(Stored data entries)

=== Begin Enclosure ===

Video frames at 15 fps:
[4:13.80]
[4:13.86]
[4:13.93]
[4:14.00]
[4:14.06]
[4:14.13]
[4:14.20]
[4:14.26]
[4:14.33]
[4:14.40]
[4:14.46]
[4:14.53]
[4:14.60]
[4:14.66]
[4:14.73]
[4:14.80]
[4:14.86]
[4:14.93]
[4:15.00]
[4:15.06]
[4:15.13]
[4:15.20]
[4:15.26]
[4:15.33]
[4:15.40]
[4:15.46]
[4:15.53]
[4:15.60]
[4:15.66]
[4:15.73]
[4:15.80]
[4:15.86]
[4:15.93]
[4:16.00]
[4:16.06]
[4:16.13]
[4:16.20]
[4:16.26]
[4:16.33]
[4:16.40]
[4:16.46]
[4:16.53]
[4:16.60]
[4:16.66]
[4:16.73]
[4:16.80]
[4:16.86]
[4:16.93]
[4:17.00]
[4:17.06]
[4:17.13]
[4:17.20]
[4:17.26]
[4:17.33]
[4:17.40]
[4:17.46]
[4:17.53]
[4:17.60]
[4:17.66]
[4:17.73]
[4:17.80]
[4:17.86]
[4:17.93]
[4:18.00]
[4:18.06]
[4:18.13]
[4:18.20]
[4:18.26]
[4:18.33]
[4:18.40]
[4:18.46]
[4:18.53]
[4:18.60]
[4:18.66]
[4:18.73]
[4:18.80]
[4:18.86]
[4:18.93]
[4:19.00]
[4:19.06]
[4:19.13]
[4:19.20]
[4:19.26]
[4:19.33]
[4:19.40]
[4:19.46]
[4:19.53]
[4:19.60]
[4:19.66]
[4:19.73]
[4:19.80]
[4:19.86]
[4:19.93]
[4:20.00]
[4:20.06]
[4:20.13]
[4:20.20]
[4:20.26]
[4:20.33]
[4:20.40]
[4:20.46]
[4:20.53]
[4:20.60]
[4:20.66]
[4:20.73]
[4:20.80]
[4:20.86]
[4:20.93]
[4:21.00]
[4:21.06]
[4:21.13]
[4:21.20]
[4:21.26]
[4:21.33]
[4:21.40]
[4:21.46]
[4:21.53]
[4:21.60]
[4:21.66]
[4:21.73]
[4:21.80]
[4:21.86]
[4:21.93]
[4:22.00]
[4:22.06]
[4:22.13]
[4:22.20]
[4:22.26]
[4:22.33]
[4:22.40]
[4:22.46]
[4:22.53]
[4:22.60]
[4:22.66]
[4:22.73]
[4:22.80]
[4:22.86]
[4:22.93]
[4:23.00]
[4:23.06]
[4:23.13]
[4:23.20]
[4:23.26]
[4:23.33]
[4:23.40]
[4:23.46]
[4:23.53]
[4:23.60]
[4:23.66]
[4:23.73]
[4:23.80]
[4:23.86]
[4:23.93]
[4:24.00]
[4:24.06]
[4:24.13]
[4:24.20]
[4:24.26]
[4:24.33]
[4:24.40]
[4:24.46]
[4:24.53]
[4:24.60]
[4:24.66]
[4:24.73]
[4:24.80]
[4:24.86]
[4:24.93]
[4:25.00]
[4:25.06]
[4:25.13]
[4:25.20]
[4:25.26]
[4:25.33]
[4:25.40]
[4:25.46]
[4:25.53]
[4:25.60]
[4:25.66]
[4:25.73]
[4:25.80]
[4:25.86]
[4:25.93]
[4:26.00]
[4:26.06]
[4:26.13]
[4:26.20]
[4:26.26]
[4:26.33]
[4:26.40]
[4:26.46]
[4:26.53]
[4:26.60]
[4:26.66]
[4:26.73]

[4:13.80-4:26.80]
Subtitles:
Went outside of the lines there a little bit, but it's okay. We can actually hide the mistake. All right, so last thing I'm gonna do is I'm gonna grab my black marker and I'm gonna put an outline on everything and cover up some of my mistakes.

=== End Enclosure ===
=== Begin Enclosure ===

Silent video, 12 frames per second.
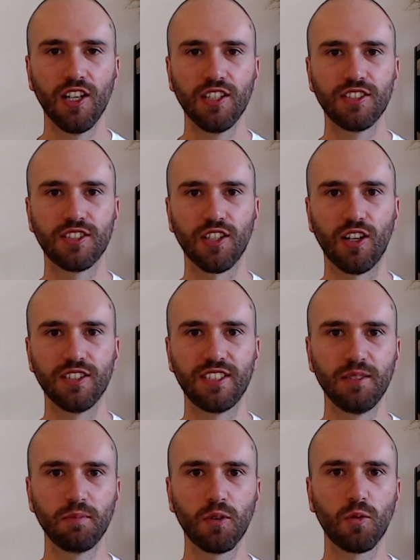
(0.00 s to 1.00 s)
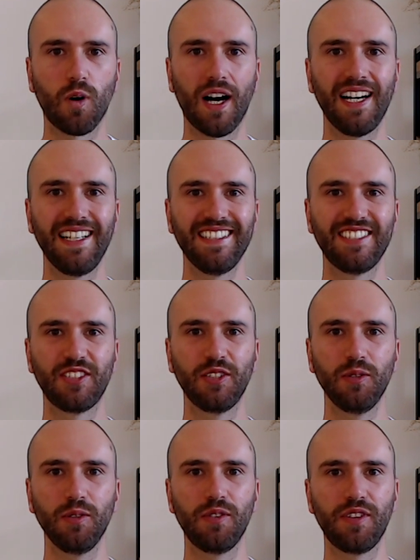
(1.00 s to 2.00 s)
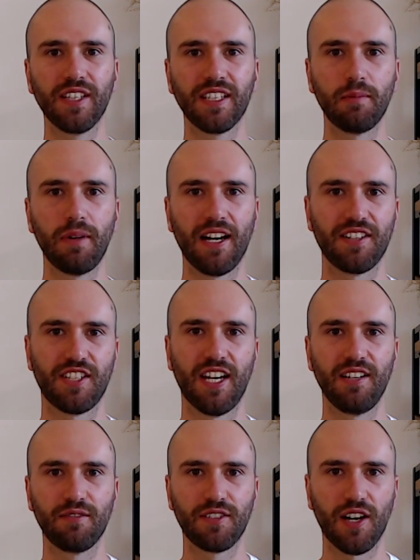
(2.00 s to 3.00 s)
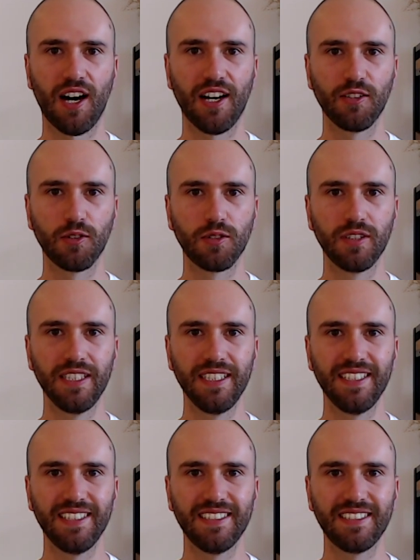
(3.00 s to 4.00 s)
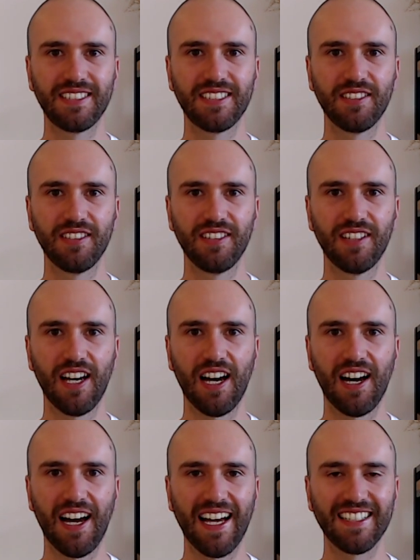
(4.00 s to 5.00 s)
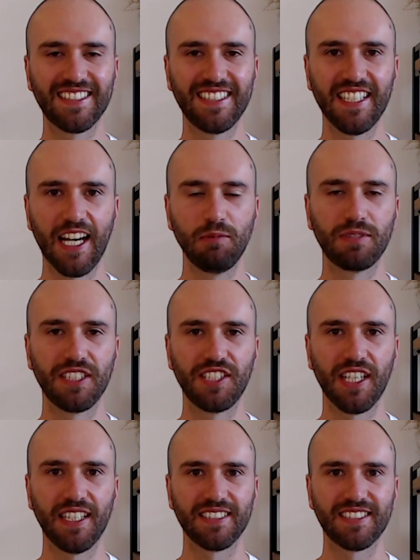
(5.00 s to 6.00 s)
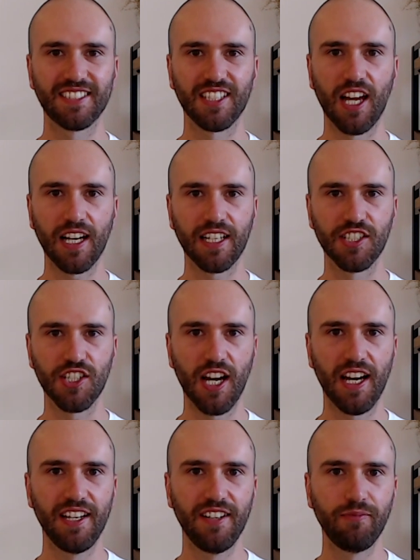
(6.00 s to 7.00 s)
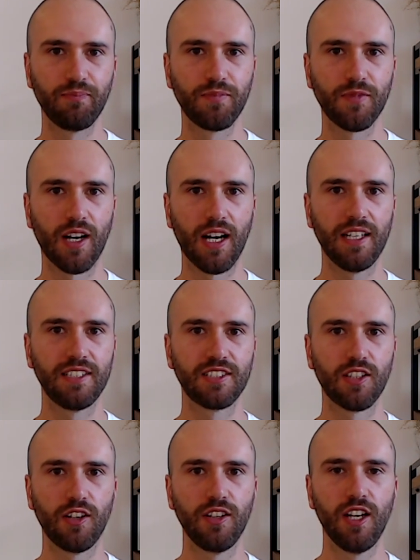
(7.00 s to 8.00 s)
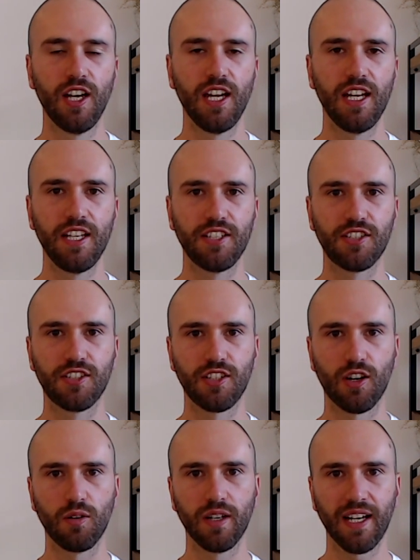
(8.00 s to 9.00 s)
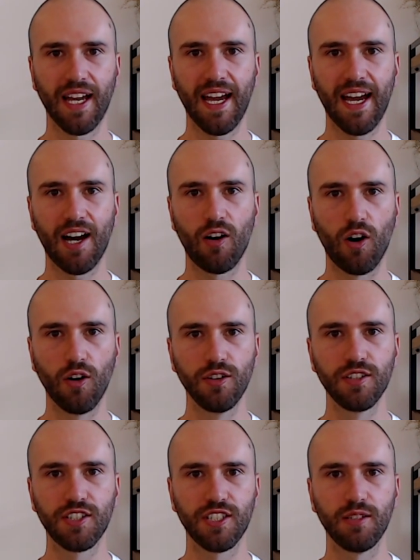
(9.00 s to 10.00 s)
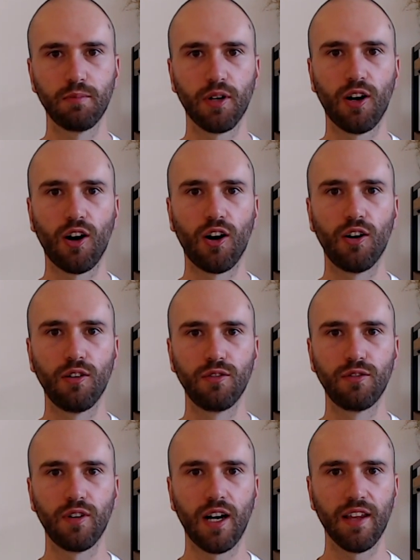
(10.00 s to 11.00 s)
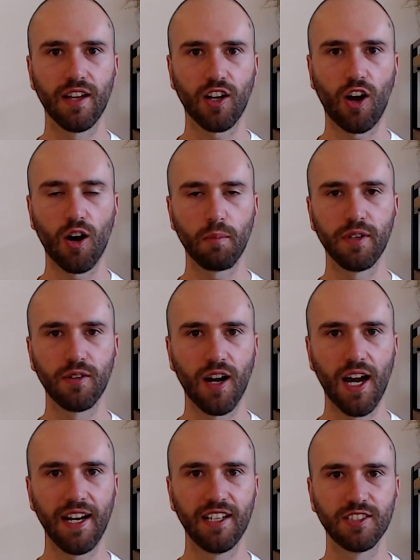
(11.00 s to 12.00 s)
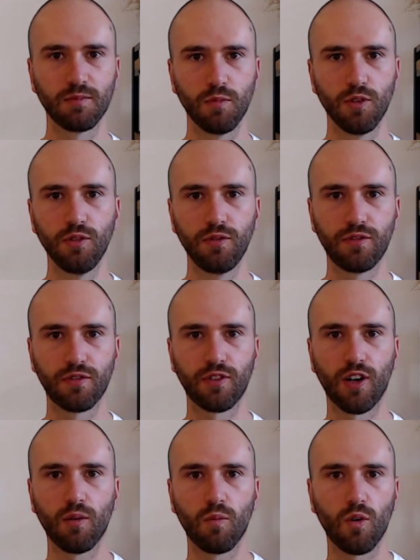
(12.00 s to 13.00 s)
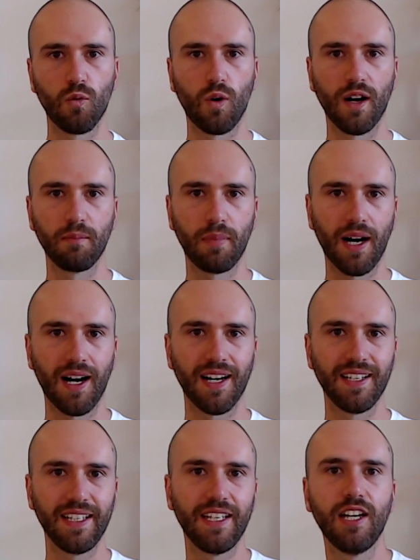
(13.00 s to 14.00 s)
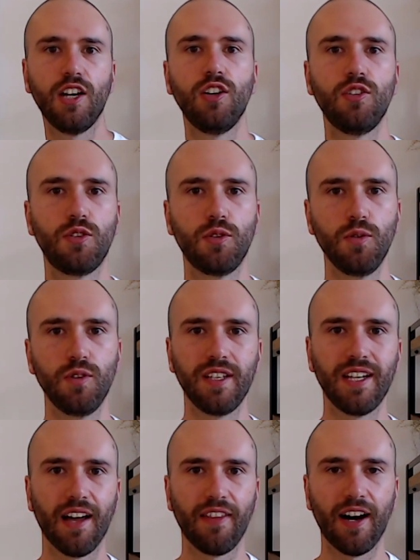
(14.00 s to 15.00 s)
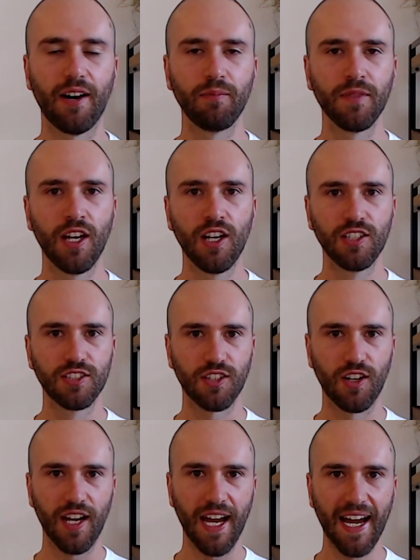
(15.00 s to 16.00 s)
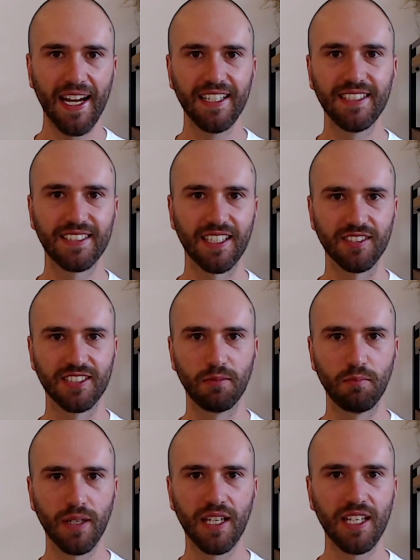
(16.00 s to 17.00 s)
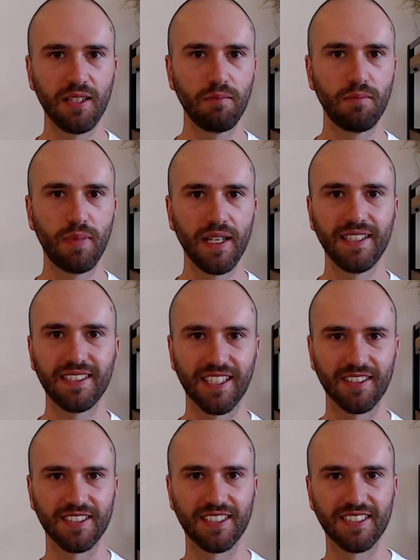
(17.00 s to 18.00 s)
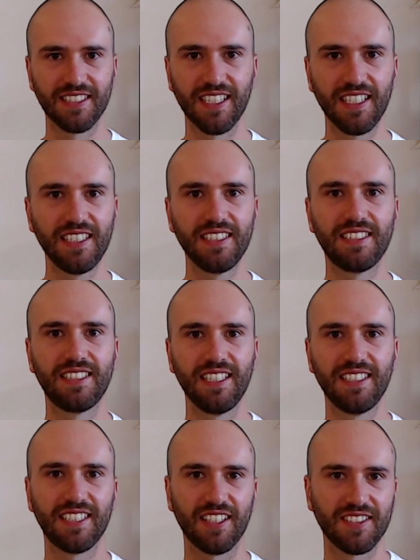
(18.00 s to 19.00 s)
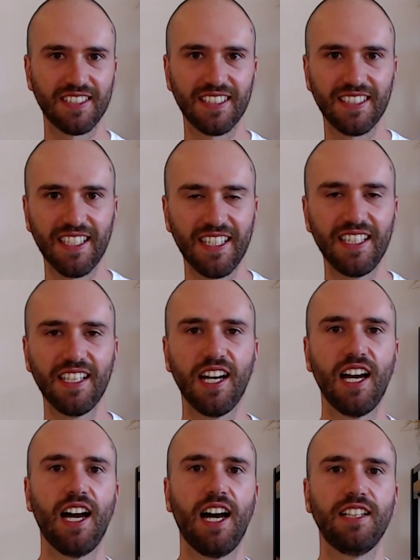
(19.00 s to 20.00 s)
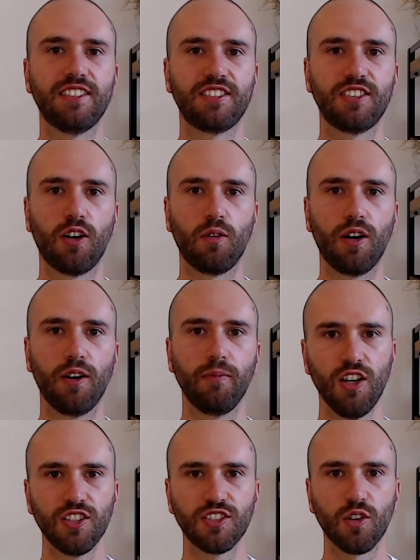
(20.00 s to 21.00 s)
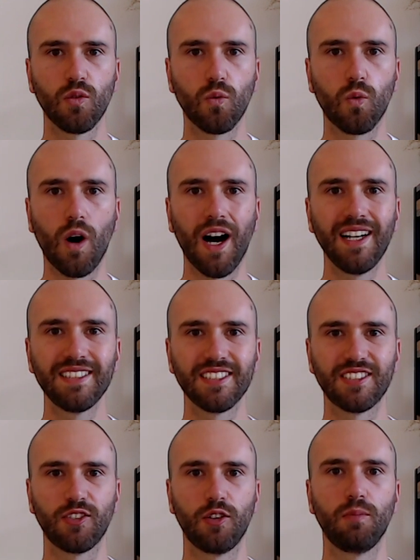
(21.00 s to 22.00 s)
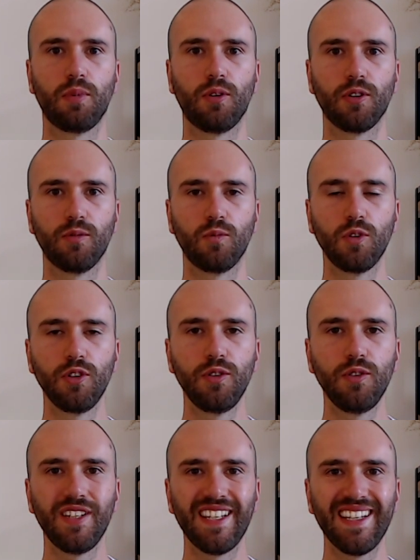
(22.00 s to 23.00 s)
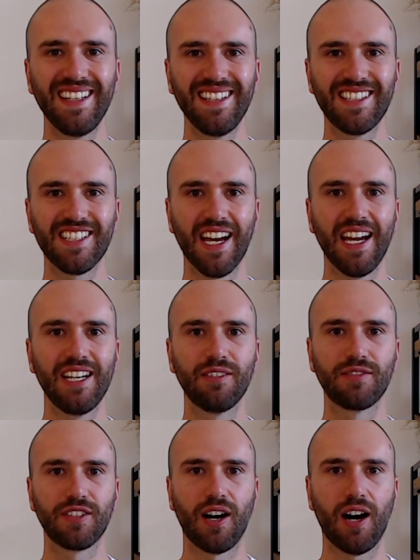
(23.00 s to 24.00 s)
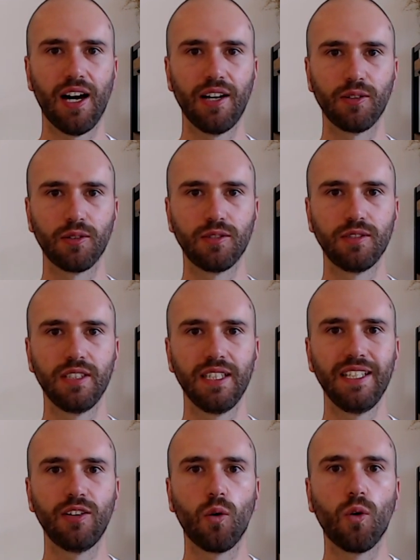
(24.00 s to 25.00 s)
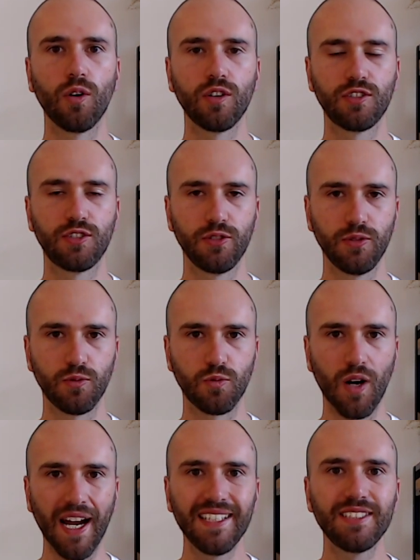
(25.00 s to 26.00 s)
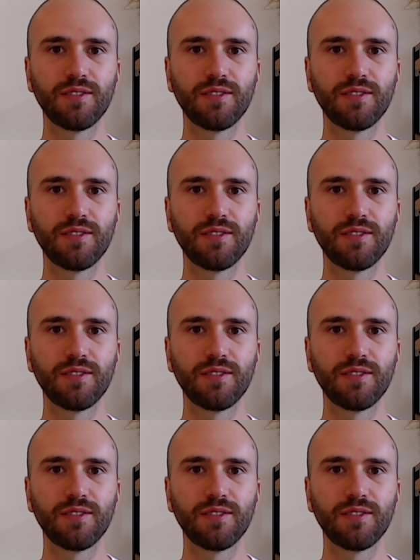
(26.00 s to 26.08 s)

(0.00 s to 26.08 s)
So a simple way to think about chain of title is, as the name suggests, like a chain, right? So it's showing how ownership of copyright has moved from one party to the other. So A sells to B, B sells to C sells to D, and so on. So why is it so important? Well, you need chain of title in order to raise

=== End Enclosure ===

▸ What the exercise asks
Go through the entries and return each line where the word "frames" appears.

▸ Answer to this task
Video frames at 15 fps:
Silent video, 12 frames per second.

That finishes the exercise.